*ABOUT THIS TASK*.
Leaving the pictures aside, restate all of the data exactly.

*Stored dataset items*.
◆ ◆ ◆ ◆ ◆

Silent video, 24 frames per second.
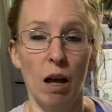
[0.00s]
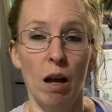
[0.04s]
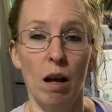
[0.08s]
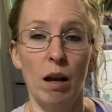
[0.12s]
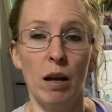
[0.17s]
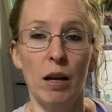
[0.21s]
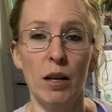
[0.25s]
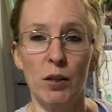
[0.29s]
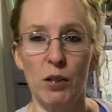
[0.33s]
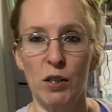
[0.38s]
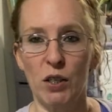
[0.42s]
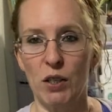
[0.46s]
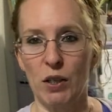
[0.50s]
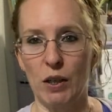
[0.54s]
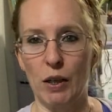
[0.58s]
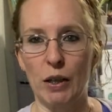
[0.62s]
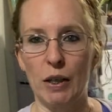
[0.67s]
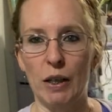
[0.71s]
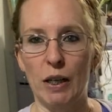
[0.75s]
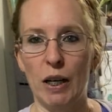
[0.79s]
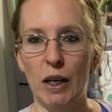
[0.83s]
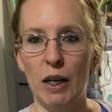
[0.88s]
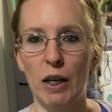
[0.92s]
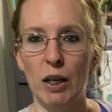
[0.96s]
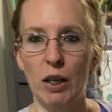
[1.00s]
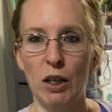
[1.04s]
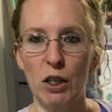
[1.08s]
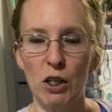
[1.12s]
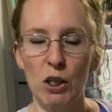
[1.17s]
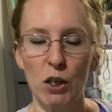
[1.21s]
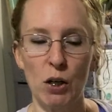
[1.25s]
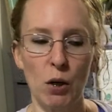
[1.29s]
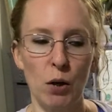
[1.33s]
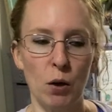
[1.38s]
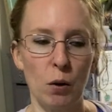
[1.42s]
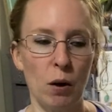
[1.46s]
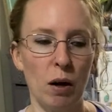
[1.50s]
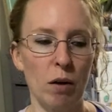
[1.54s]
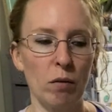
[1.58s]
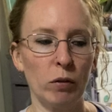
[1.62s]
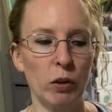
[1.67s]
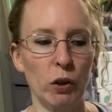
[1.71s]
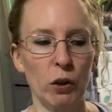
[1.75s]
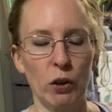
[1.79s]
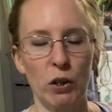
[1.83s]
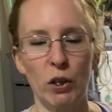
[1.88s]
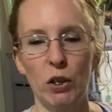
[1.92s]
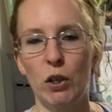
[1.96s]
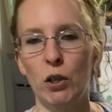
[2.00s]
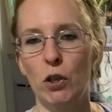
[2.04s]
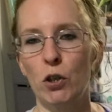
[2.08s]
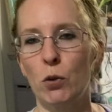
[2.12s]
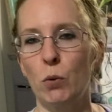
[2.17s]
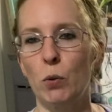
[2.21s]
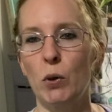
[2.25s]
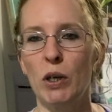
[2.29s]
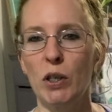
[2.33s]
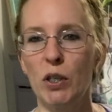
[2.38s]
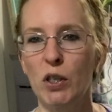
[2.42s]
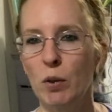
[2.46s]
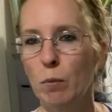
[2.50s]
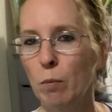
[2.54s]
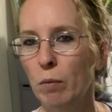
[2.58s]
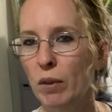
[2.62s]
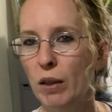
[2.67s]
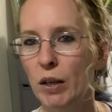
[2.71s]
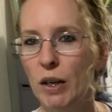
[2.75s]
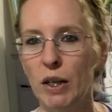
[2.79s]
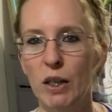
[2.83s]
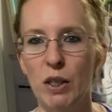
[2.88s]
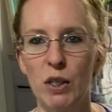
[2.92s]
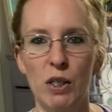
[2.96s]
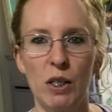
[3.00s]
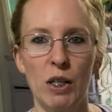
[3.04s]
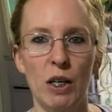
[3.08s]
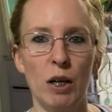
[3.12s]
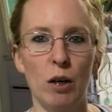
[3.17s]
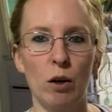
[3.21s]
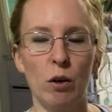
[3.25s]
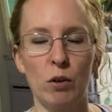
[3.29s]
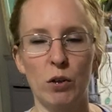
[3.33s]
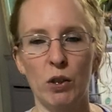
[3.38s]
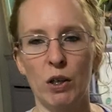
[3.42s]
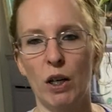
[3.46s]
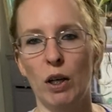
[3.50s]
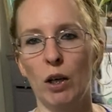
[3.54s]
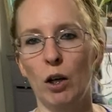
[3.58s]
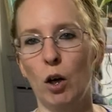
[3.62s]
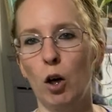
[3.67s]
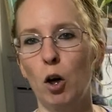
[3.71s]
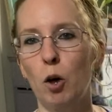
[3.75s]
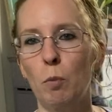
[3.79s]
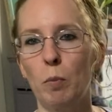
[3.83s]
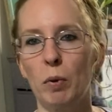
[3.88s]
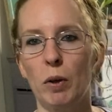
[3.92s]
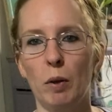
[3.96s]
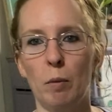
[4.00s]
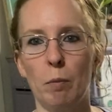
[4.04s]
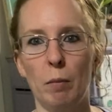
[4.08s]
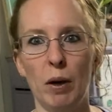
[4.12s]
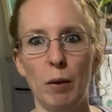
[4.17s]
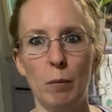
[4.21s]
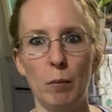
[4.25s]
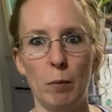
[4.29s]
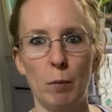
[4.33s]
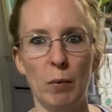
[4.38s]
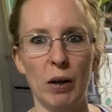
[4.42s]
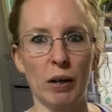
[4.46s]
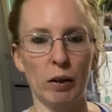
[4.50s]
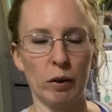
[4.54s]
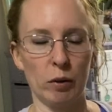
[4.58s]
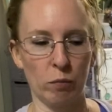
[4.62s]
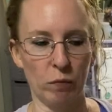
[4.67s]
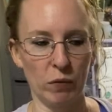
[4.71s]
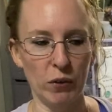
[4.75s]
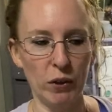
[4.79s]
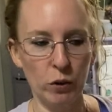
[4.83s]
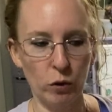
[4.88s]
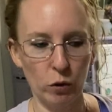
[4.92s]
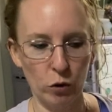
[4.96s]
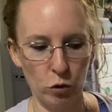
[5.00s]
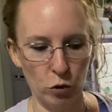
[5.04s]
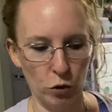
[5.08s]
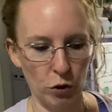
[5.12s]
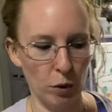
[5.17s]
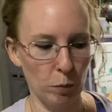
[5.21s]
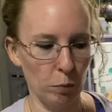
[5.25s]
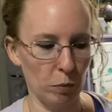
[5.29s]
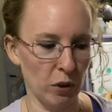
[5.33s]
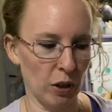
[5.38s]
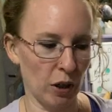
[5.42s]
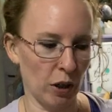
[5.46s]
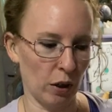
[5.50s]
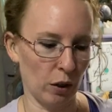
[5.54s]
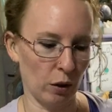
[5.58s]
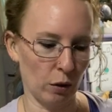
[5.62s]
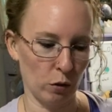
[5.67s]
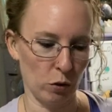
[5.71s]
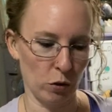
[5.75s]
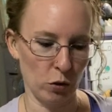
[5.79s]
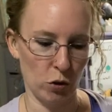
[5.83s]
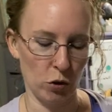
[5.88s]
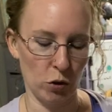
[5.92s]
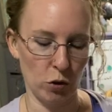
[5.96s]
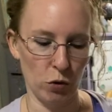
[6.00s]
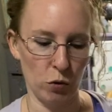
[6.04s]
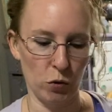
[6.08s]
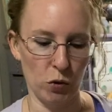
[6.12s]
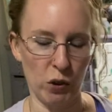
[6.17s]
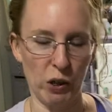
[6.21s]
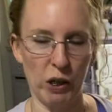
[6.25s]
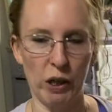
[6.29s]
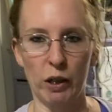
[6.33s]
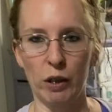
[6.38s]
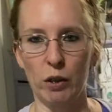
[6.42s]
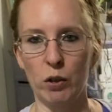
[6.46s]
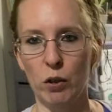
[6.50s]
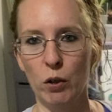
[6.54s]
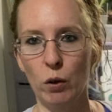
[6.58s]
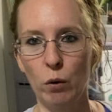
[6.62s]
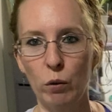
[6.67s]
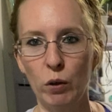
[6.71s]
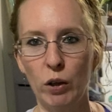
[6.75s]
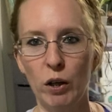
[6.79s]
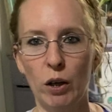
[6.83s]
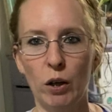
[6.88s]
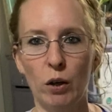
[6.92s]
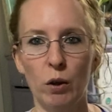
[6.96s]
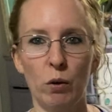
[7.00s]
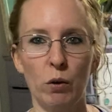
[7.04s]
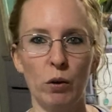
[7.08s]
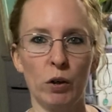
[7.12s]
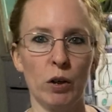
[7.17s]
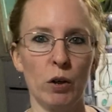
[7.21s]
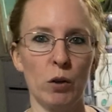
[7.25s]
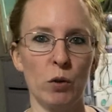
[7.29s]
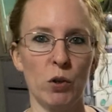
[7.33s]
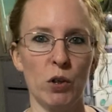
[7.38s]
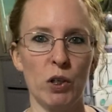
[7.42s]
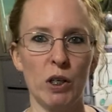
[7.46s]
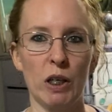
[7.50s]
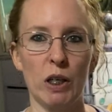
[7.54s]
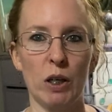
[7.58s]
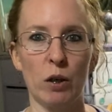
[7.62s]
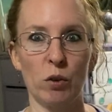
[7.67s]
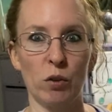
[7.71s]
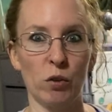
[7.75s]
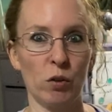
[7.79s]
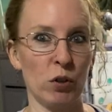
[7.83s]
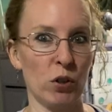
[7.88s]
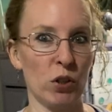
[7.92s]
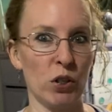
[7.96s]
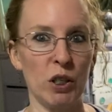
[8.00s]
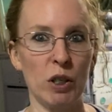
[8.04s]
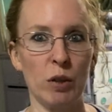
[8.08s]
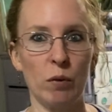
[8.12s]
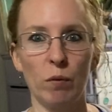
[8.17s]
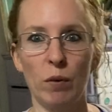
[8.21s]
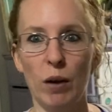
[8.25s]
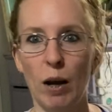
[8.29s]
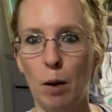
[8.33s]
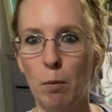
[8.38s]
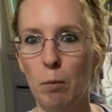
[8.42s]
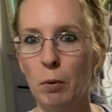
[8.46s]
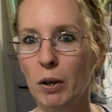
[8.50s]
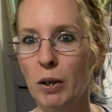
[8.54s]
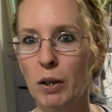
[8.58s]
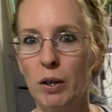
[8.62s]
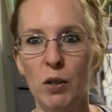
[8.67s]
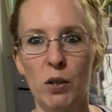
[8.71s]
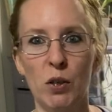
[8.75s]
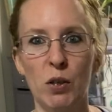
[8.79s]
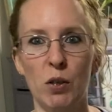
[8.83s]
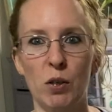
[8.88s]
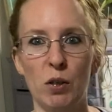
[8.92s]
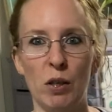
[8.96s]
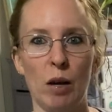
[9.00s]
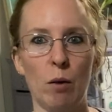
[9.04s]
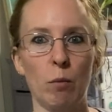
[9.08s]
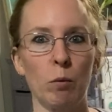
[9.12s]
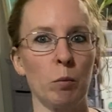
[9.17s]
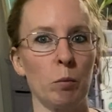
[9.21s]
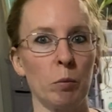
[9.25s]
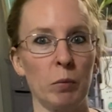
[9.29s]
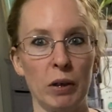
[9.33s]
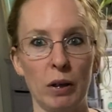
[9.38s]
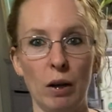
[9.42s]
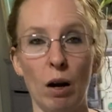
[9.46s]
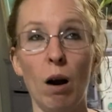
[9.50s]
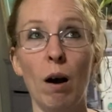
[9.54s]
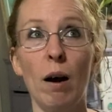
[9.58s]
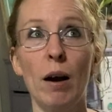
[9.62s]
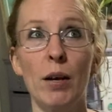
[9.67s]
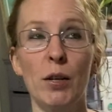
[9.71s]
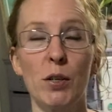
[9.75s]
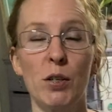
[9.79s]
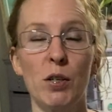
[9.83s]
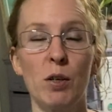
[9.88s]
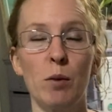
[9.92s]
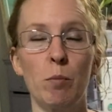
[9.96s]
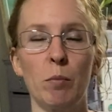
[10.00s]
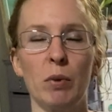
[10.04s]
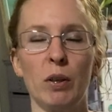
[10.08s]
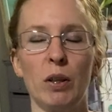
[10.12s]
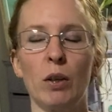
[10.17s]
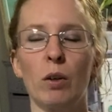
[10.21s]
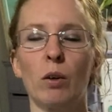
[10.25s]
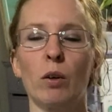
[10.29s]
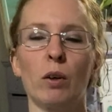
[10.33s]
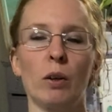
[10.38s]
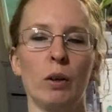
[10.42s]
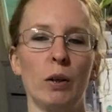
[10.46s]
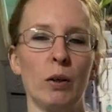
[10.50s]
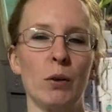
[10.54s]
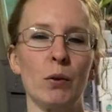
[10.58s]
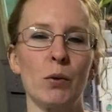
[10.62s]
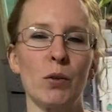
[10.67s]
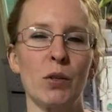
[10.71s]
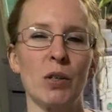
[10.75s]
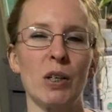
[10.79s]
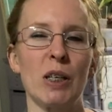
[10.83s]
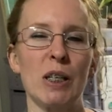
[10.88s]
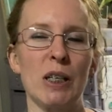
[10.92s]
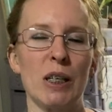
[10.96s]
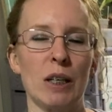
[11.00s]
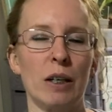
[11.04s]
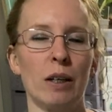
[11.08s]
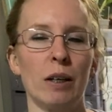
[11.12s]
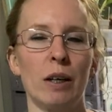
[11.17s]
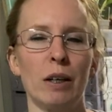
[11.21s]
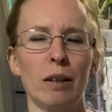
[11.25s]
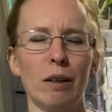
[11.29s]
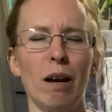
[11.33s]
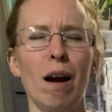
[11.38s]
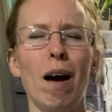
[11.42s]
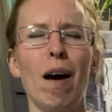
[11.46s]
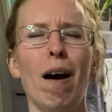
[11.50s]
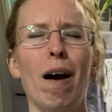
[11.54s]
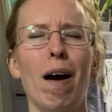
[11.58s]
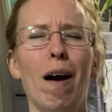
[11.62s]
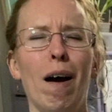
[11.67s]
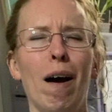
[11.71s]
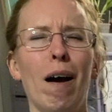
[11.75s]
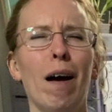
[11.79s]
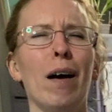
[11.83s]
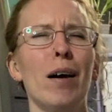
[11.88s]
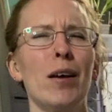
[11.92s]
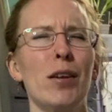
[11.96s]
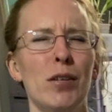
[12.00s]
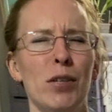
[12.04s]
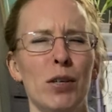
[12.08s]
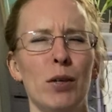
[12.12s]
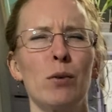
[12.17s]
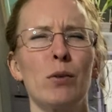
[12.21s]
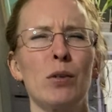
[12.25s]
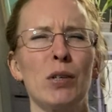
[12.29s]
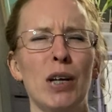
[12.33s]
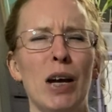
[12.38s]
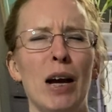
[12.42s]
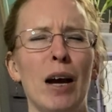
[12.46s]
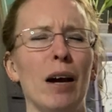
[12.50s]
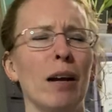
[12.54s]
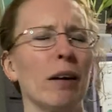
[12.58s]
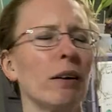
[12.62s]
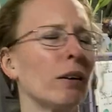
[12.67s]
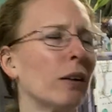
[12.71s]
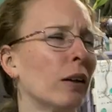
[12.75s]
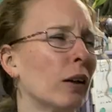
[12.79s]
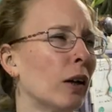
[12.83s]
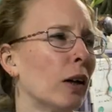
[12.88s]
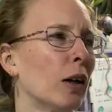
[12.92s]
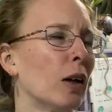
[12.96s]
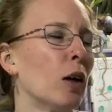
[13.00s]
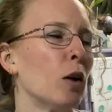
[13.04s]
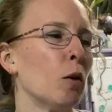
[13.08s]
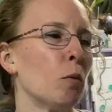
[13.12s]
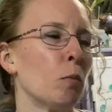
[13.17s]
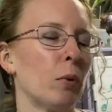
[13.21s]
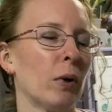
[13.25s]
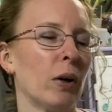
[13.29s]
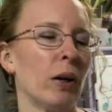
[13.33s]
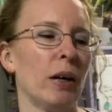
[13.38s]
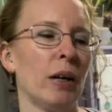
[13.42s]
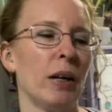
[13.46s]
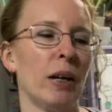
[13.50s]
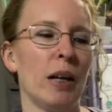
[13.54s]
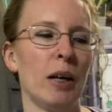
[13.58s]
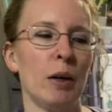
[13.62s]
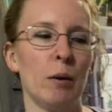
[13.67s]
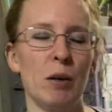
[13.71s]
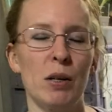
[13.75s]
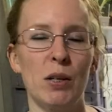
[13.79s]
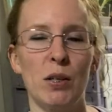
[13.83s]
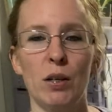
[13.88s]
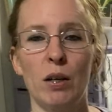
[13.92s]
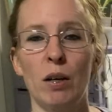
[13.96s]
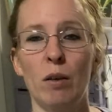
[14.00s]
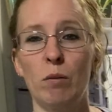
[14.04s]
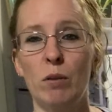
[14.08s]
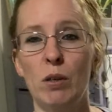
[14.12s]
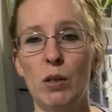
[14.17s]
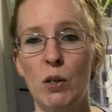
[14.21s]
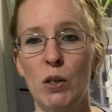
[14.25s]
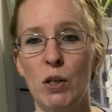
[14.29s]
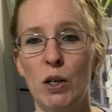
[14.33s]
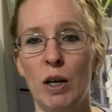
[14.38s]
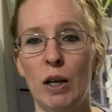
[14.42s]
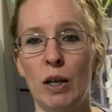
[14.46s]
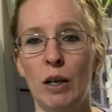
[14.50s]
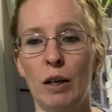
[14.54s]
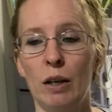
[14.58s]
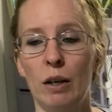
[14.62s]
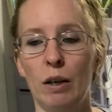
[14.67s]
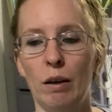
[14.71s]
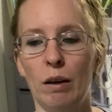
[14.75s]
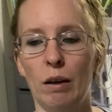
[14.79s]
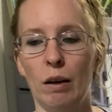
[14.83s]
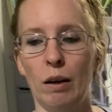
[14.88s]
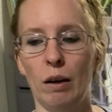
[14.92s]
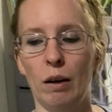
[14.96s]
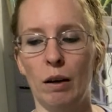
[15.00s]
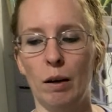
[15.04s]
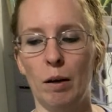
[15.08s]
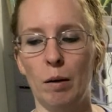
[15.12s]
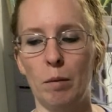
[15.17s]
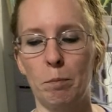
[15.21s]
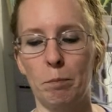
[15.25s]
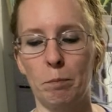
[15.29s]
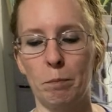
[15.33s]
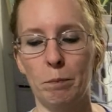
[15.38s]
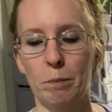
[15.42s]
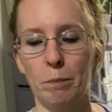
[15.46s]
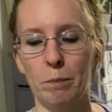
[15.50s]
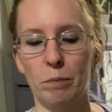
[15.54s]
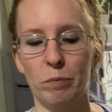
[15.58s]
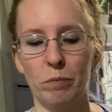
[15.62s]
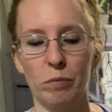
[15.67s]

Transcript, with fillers: it's a Sunday, so I've looked into doing some things there. I was kind of hoping to maybe make a field trip down to San Antonio to go see Under the Sea Fabrics. That would be awesome, but they're closed on Sundays. Ah, so sad. But anyways, I've decided um,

◆ ◆ ◆ ◆ ◆

*TASK RESPONSE*.
Silent video, 24 frames per second.
[0.00s]
[0.04s]
[0.08s]
[0.12s]
[0.17s]
[0.21s]
[0.25s]
[0.29s]
[0.33s]
[0.38s]
[0.42s]
[0.46s]
[0.50s]
[0.54s]
[0.58s]
[0.62s]
[0.67s]
[0.71s]
[0.75s]
[0.79s]
[0.83s]
[0.88s]
[0.92s]
[0.96s]
[1.00s]
[1.04s]
[1.08s]
[1.12s]
[1.17s]
[1.21s]
[1.25s]
[1.29s]
[1.33s]
[1.38s]
[1.42s]
[1.46s]
[1.50s]
[1.54s]
[1.58s]
[1.62s]
[1.67s]
[1.71s]
[1.75s]
[1.79s]
[1.83s]
[1.88s]
[1.92s]
[1.96s]
[2.00s]
[2.04s]
[2.08s]
[2.12s]
[2.17s]
[2.21s]
[2.25s]
[2.29s]
[2.33s]
[2.38s]
[2.42s]
[2.46s]
[2.50s]
[2.54s]
[2.58s]
[2.62s]
[2.67s]
[2.71s]
[2.75s]
[2.79s]
[2.83s]
[2.88s]
[2.92s]
[2.96s]
[3.00s]
[3.04s]
[3.08s]
[3.12s]
[3.17s]
[3.21s]
[3.25s]
[3.29s]
[3.33s]
[3.38s]
[3.42s]
[3.46s]
[3.50s]
[3.54s]
[3.58s]
[3.62s]
[3.67s]
[3.71s]
[3.75s]
[3.79s]
[3.83s]
[3.88s]
[3.92s]
[3.96s]
[4.00s]
[4.04s]
[4.08s]
[4.12s]
[4.17s]
[4.21s]
[4.25s]
[4.29s]
[4.33s]
[4.38s]
[4.42s]
[4.46s]
[4.50s]
[4.54s]
[4.58s]
[4.62s]
[4.67s]
[4.71s]
[4.75s]
[4.79s]
[4.83s]
[4.88s]
[4.92s]
[4.96s]
[5.00s]
[5.04s]
[5.08s]
[5.12s]
[5.17s]
[5.21s]
[5.25s]
[5.29s]
[5.33s]
[5.38s]
[5.42s]
[5.46s]
[5.50s]
[5.54s]
[5.58s]
[5.62s]
[5.67s]
[5.71s]
[5.75s]
[5.79s]
[5.83s]
[5.88s]
[5.92s]
[5.96s]
[6.00s]
[6.04s]
[6.08s]
[6.12s]
[6.17s]
[6.21s]
[6.25s]
[6.29s]
[6.33s]
[6.38s]
[6.42s]
[6.46s]
[6.50s]
[6.54s]
[6.58s]
[6.62s]
[6.67s]
[6.71s]
[6.75s]
[6.79s]
[6.83s]
[6.88s]
[6.92s]
[6.96s]
[7.00s]
[7.04s]
[7.08s]
[7.12s]
[7.17s]
[7.21s]
[7.25s]
[7.29s]
[7.33s]
[7.38s]
[7.42s]
[7.46s]
[7.50s]
[7.54s]
[7.58s]
[7.62s]
[7.67s]
[7.71s]
[7.75s]
[7.79s]
[7.83s]
[7.88s]
[7.92s]
[7.96s]
[8.00s]
[8.04s]
[8.08s]
[8.12s]
[8.17s]
[8.21s]
[8.25s]
[8.29s]
[8.33s]
[8.38s]
[8.42s]
[8.46s]
[8.50s]
[8.54s]
[8.58s]
[8.62s]
[8.67s]
[8.71s]
[8.75s]
[8.79s]
[8.83s]
[8.88s]
[8.92s]
[8.96s]
[9.00s]
[9.04s]
[9.08s]
[9.12s]
[9.17s]
[9.21s]
[9.25s]
[9.29s]
[9.33s]
[9.38s]
[9.42s]
[9.46s]
[9.50s]
[9.54s]
[9.58s]
[9.62s]
[9.67s]
[9.71s]
[9.75s]
[9.79s]
[9.83s]
[9.88s]
[9.92s]
[9.96s]
[10.00s]
[10.04s]
[10.08s]
[10.12s]
[10.17s]
[10.21s]
[10.25s]
[10.29s]
[10.33s]
[10.38s]
[10.42s]
[10.46s]
[10.50s]
[10.54s]
[10.58s]
[10.62s]
[10.67s]
[10.71s]
[10.75s]
[10.79s]
[10.83s]
[10.88s]
[10.92s]
[10.96s]
[11.00s]
[11.04s]
[11.08s]
[11.12s]
[11.17s]
[11.21s]
[11.25s]
[11.29s]
[11.33s]
[11.38s]
[11.42s]
[11.46s]
[11.50s]
[11.54s]
[11.58s]
[11.62s]
[11.67s]
[11.71s]
[11.75s]
[11.79s]
[11.83s]
[11.88s]
[11.92s]
[11.96s]
[12.00s]
[12.04s]
[12.08s]
[12.12s]
[12.17s]
[12.21s]
[12.25s]
[12.29s]
[12.33s]
[12.38s]
[12.42s]
[12.46s]
[12.50s]
[12.54s]
[12.58s]
[12.62s]
[12.67s]
[12.71s]
[12.75s]
[12.79s]
[12.83s]
[12.88s]
[12.92s]
[12.96s]
[13.00s]
[13.04s]
[13.08s]
[13.12s]
[13.17s]
[13.21s]
[13.25s]
[13.29s]
[13.33s]
[13.38s]
[13.42s]
[13.46s]
[13.50s]
[13.54s]
[13.58s]
[13.62s]
[13.67s]
[13.71s]
[13.75s]
[13.79s]
[13.83s]
[13.88s]
[13.92s]
[13.96s]
[14.00s]
[14.04s]
[14.08s]
[14.12s]
[14.17s]
[14.21s]
[14.25s]
[14.29s]
[14.33s]
[14.38s]
[14.42s]
[14.46s]
[14.50s]
[14.54s]
[14.58s]
[14.62s]
[14.67s]
[14.71s]
[14.75s]
[14.79s]
[14.83s]
[14.88s]
[14.92s]
[14.96s]
[15.00s]
[15.04s]
[15.08s]
[15.12s]
[15.17s]
[15.21s]
[15.25s]
[15.29s]
[15.33s]
[15.38s]
[15.42s]
[15.46s]
[15.50s]
[15.54s]
[15.58s]
[15.62s]
[15.67s]

Transcript, with fillers: it's a Sunday, so I've looked into doing some things there. I was kind of hoping to maybe make a field trip down to San Antonio to go see Under the Sea Fabrics. That would be awesome, but they're closed on Sundays. Ah, so sad. But anyways, I've decided um,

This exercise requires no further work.